There was a sputtering of sparks, then a flame lit up the dim interior space. Oscar had lit a candle placed on an upturned crate.
‘When I first started working here all those years ago, I managed to create a fake partition wall upon which I builtthe bookshelves, thus creating this small secret space. The resistance managed to supply the plywood and there are candles in the crate.’

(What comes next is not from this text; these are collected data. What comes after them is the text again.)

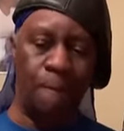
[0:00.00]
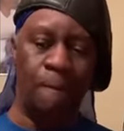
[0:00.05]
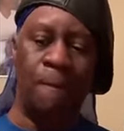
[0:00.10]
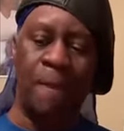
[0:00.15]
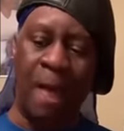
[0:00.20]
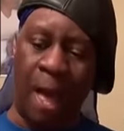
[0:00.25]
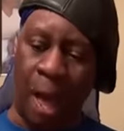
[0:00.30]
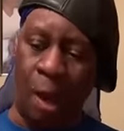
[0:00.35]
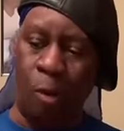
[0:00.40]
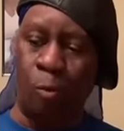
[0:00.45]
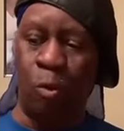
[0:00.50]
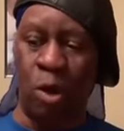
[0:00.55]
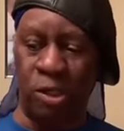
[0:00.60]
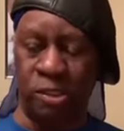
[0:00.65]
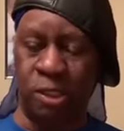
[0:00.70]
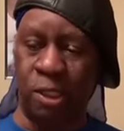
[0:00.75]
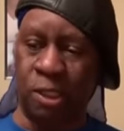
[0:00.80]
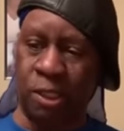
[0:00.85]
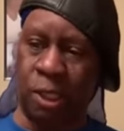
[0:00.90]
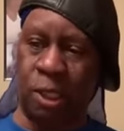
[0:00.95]
Now,
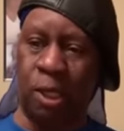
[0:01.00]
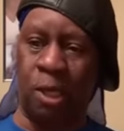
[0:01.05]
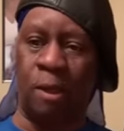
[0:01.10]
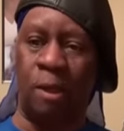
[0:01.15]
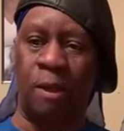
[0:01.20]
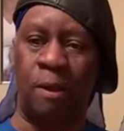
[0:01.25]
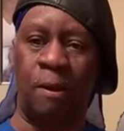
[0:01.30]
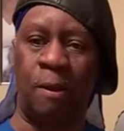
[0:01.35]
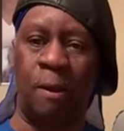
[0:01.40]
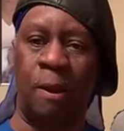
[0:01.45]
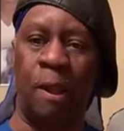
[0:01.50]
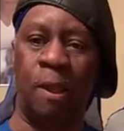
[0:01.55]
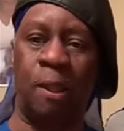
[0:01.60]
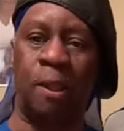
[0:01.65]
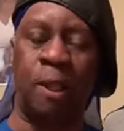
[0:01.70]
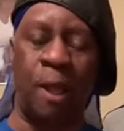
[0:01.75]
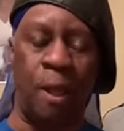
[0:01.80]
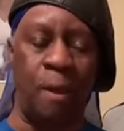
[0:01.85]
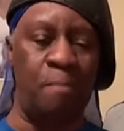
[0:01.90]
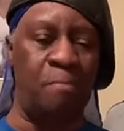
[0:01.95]
once again,
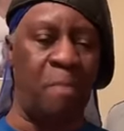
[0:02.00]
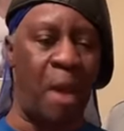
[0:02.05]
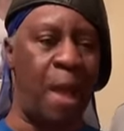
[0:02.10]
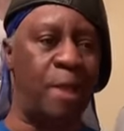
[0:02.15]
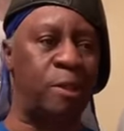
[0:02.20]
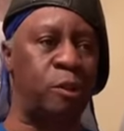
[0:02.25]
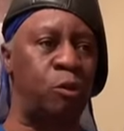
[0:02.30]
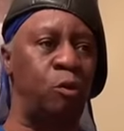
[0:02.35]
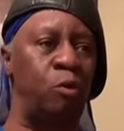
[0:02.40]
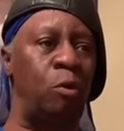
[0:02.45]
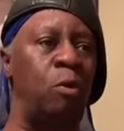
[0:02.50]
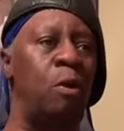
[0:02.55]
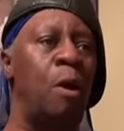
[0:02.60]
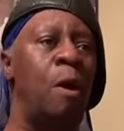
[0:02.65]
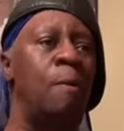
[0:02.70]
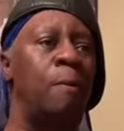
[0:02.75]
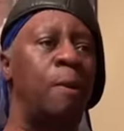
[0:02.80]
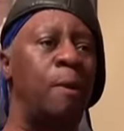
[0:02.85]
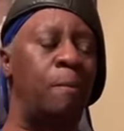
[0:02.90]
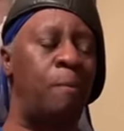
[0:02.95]
getting back to. Come on.
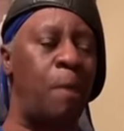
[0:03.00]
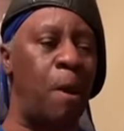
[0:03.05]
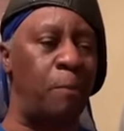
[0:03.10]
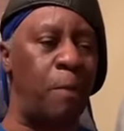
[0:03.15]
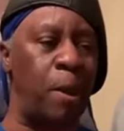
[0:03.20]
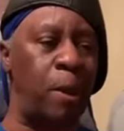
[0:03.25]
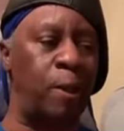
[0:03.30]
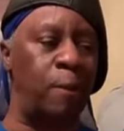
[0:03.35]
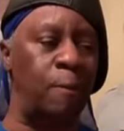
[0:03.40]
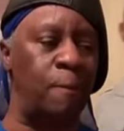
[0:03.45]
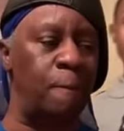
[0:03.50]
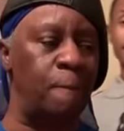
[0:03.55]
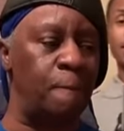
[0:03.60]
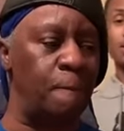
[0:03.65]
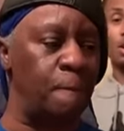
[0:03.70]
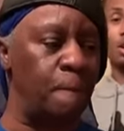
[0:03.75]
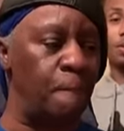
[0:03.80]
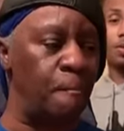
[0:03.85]
I hope back, some police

‘How... Why?’ she spluttered, astonished to find her library was a front for a secret room.
‘Believe me, it’s been used plenty of times over the course of this war.’
Dorotha could make out scrawled names graffitied on the walls. She was utterly confounded by the discovery, and her nose was a little out of joint that she did not know about it before.
‘I suppose this means you are in the ghetto resistance? I had my suspicions.’
He grinned and somehow his smile sneaked in under her defences.